(Source records)
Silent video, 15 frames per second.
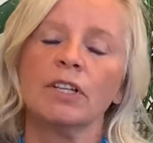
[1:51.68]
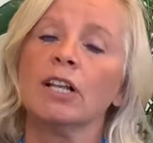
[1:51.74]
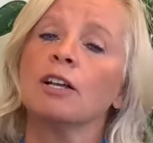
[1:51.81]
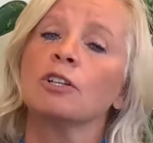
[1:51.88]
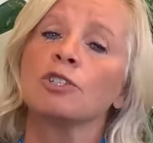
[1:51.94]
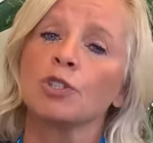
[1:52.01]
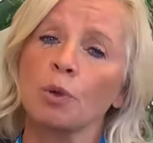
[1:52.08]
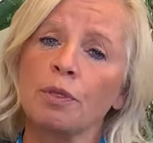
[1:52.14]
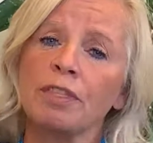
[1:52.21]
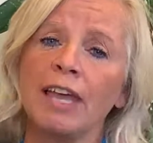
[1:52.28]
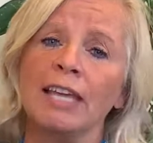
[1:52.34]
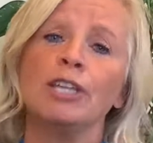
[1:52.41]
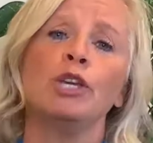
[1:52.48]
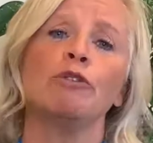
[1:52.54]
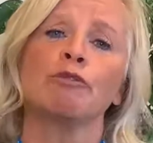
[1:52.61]
So
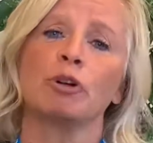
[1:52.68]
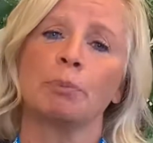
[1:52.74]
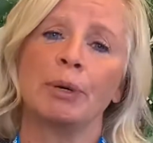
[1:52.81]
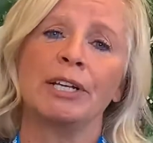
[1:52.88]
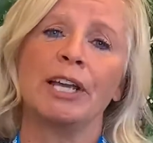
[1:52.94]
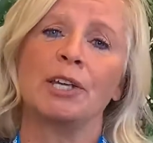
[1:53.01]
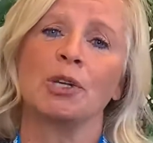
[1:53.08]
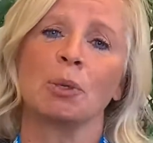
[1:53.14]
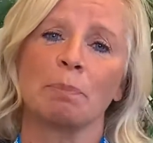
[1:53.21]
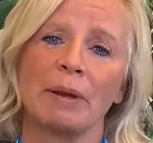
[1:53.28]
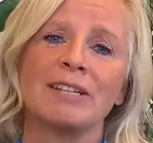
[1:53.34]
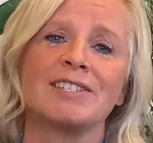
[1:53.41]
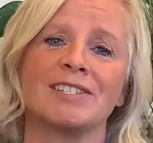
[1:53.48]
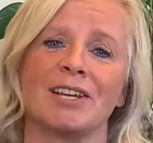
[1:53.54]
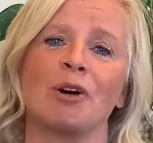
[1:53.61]
thank you for bringing your
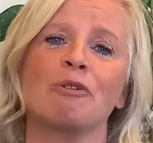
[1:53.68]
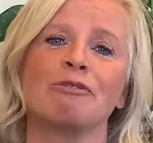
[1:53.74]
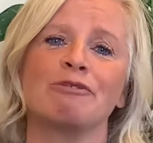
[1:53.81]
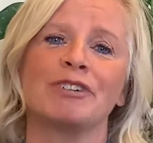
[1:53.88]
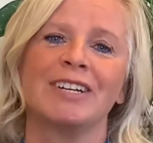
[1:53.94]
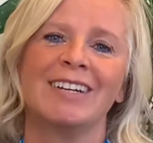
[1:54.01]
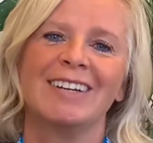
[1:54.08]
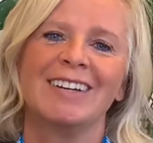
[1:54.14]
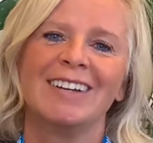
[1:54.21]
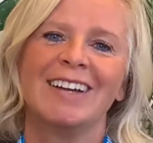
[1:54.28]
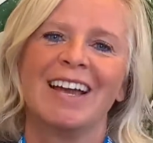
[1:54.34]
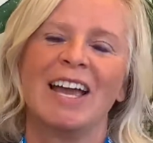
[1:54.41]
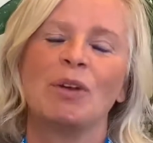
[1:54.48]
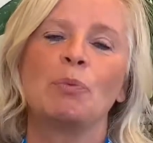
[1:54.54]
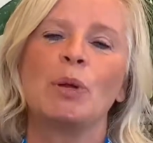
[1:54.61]
best self.
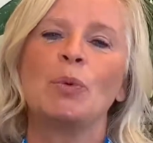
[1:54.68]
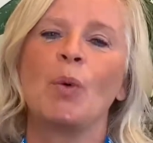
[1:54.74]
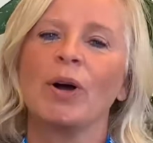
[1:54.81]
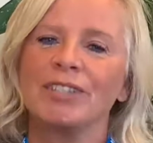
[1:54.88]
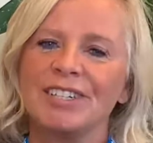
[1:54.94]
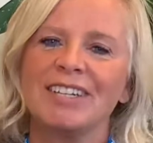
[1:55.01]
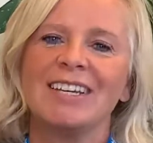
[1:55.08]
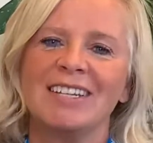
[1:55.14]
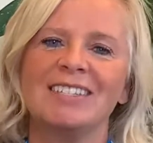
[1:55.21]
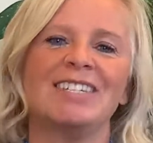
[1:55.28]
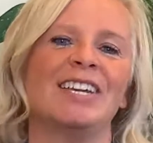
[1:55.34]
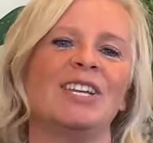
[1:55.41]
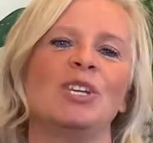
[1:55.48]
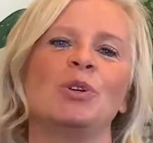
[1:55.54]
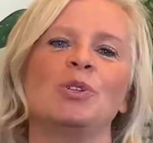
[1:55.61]
And we want to
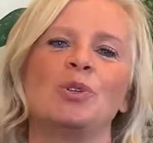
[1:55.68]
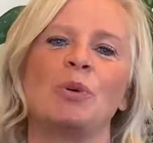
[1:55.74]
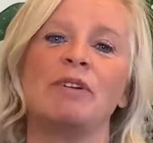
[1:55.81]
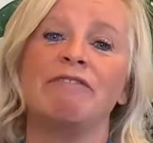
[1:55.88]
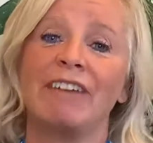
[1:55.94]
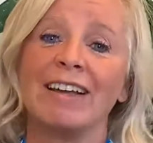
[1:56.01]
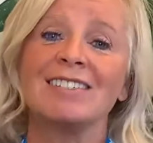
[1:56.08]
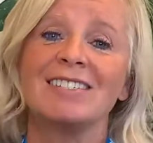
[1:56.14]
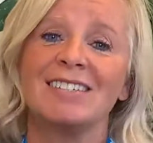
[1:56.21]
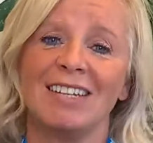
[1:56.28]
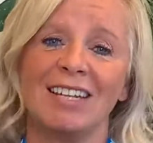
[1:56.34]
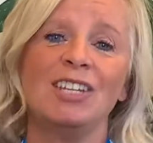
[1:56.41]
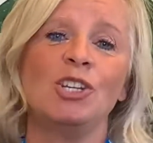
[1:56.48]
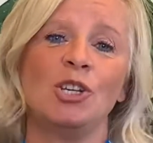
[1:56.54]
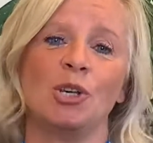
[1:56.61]
continue to invest
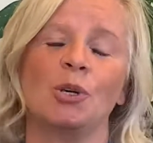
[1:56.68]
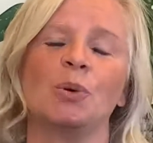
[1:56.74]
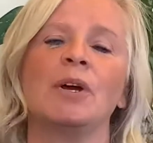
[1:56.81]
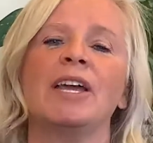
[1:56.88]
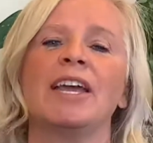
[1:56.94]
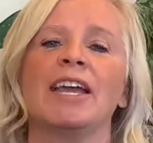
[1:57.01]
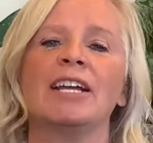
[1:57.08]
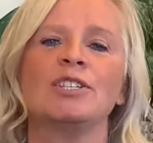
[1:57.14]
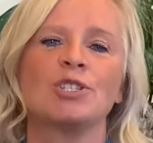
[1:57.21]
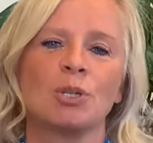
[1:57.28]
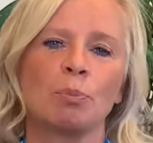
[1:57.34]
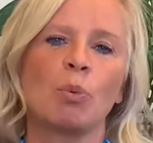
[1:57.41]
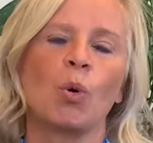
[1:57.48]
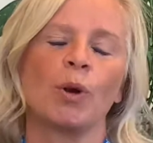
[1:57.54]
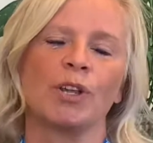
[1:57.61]
in you and
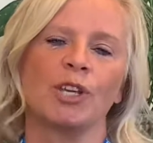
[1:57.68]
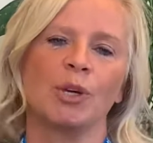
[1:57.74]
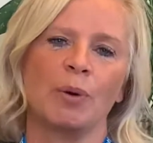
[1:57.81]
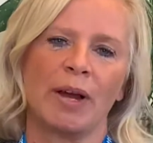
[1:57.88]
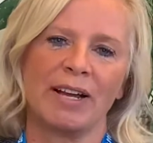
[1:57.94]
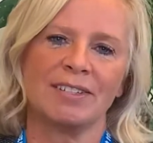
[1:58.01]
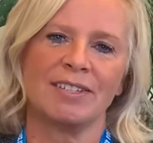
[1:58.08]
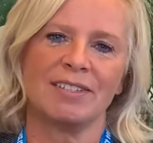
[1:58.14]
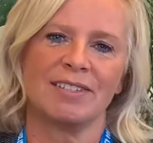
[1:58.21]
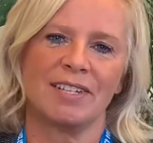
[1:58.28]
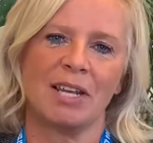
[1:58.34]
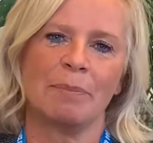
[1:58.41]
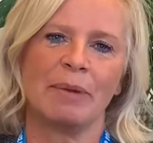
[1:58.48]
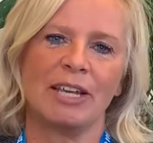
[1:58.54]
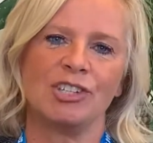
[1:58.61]
support you as a
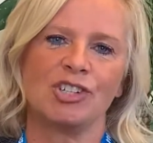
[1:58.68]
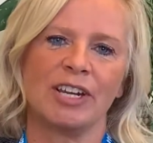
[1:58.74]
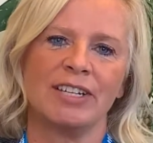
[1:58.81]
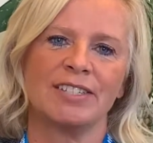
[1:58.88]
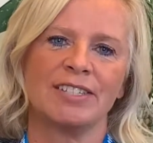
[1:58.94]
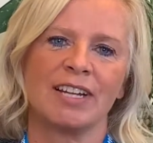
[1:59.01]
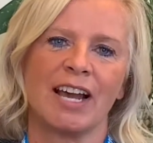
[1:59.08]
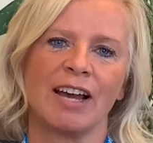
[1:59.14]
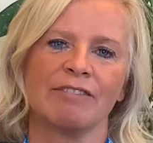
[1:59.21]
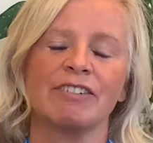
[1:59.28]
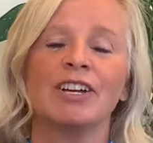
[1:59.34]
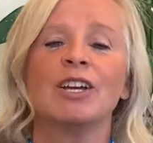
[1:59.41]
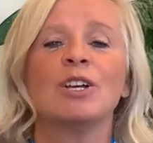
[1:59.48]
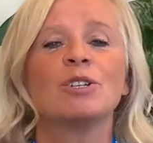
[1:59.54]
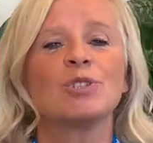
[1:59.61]
CMHA staff.
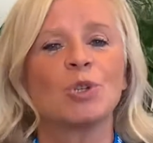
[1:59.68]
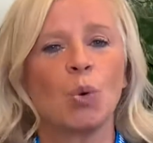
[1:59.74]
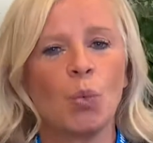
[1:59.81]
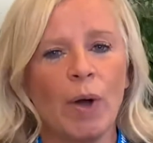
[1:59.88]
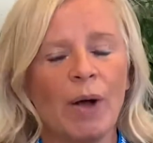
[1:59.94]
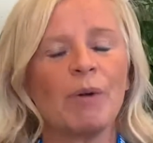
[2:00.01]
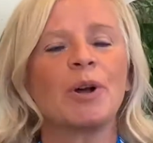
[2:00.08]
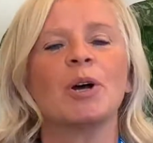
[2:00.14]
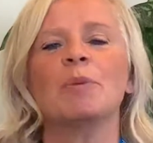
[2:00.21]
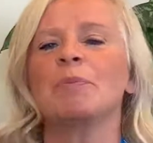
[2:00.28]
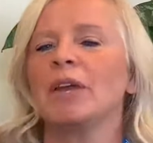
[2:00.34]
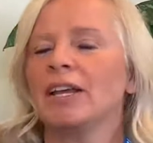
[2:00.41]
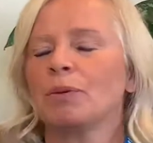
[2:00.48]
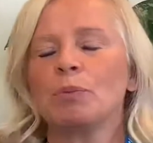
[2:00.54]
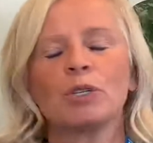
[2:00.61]
So welcome,
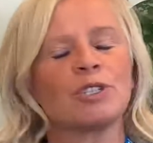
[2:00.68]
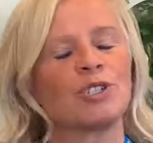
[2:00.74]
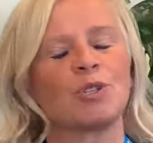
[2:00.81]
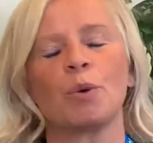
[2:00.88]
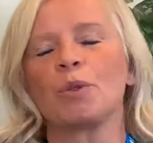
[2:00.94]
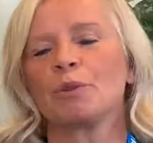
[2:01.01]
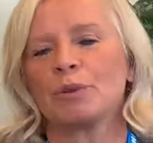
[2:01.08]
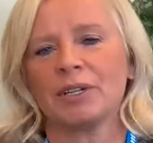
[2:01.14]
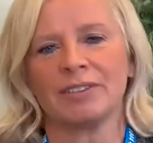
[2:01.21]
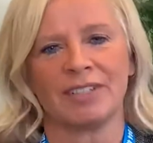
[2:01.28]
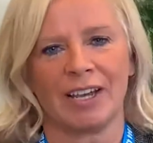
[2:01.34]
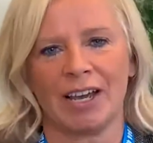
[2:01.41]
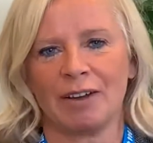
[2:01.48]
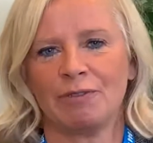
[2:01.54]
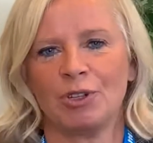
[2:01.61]
and we're so thrilled to
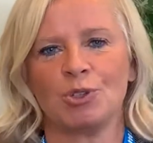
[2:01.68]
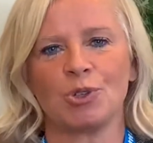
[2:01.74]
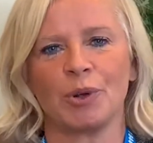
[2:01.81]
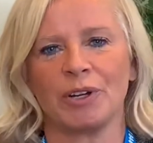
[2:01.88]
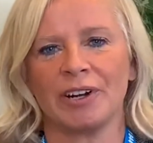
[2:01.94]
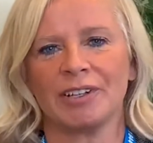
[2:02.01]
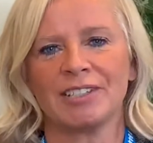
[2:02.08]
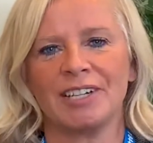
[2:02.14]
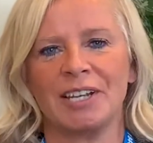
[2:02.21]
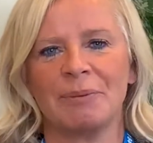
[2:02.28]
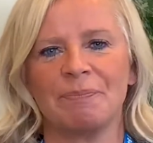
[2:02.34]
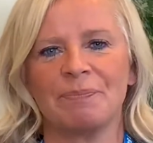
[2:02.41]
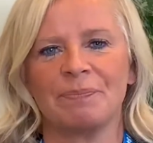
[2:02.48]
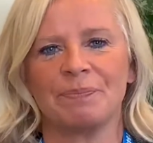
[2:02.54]
have you join our team.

◆ **WHAT TO PRODUCE**
All the records above need to be given again word for word. Skip the pictures.

◆ **RESULT FOR THIS TASK**
Silent video, 15 frames per second.
[1:51.68]
[1:51.74]
[1:51.81]
[1:51.88]
[1:51.94]
[1:52.01]
[1:52.08]
[1:52.14]
[1:52.21]
[1:52.28]
[1:52.34]
[1:52.41]
[1:52.48]
[1:52.54]
[1:52.61]
So
[1:52.68]
[1:52.74]
[1:52.81]
[1:52.88]
[1:52.94]
[1:53.01]
[1:53.08]
[1:53.14]
[1:53.21]
[1:53.28]
[1:53.34]
[1:53.41]
[1:53.48]
[1:53.54]
[1:53.61]
thank you for bringing your
[1:53.68]
[1:53.74]
[1:53.81]
[1:53.88]
[1:53.94]
[1:54.01]
[1:54.08]
[1:54.14]
[1:54.21]
[1:54.28]
[1:54.34]
[1:54.41]
[1:54.48]
[1:54.54]
[1:54.61]
best self.
[1:54.68]
[1:54.74]
[1:54.81]
[1:54.88]
[1:54.94]
[1:55.01]
[1:55.08]
[1:55.14]
[1:55.21]
[1:55.28]
[1:55.34]
[1:55.41]
[1:55.48]
[1:55.54]
[1:55.61]
And we want to
[1:55.68]
[1:55.74]
[1:55.81]
[1:55.88]
[1:55.94]
[1:56.01]
[1:56.08]
[1:56.14]
[1:56.21]
[1:56.28]
[1:56.34]
[1:56.41]
[1:56.48]
[1:56.54]
[1:56.61]
continue to invest
[1:56.68]
[1:56.74]
[1:56.81]
[1:56.88]
[1:56.94]
[1:57.01]
[1:57.08]
[1:57.14]
[1:57.21]
[1:57.28]
[1:57.34]
[1:57.41]
[1:57.48]
[1:57.54]
[1:57.61]
in you and
[1:57.68]
[1:57.74]
[1:57.81]
[1:57.88]
[1:57.94]
[1:58.01]
[1:58.08]
[1:58.14]
[1:58.21]
[1:58.28]
[1:58.34]
[1:58.41]
[1:58.48]
[1:58.54]
[1:58.61]
support you as a
[1:58.68]
[1:58.74]
[1:58.81]
[1:58.88]
[1:58.94]
[1:59.01]
[1:59.08]
[1:59.14]
[1:59.21]
[1:59.28]
[1:59.34]
[1:59.41]
[1:59.48]
[1:59.54]
[1:59.61]
CMHA staff.
[1:59.68]
[1:59.74]
[1:59.81]
[1:59.88]
[1:59.94]
[2:00.01]
[2:00.08]
[2:00.14]
[2:00.21]
[2:00.28]
[2:00.34]
[2:00.41]
[2:00.48]
[2:00.54]
[2:00.61]
So welcome,
[2:00.68]
[2:00.74]
[2:00.81]
[2:00.88]
[2:00.94]
[2:01.01]
[2:01.08]
[2:01.14]
[2:01.21]
[2:01.28]
[2:01.34]
[2:01.41]
[2:01.48]
[2:01.54]
[2:01.61]
and we're so thrilled to
[2:01.68]
[2:01.74]
[2:01.81]
[2:01.88]
[2:01.94]
[2:02.01]
[2:02.08]
[2:02.14]
[2:02.21]
[2:02.28]
[2:02.34]
[2:02.41]
[2:02.48]
[2:02.54]
have you join our team.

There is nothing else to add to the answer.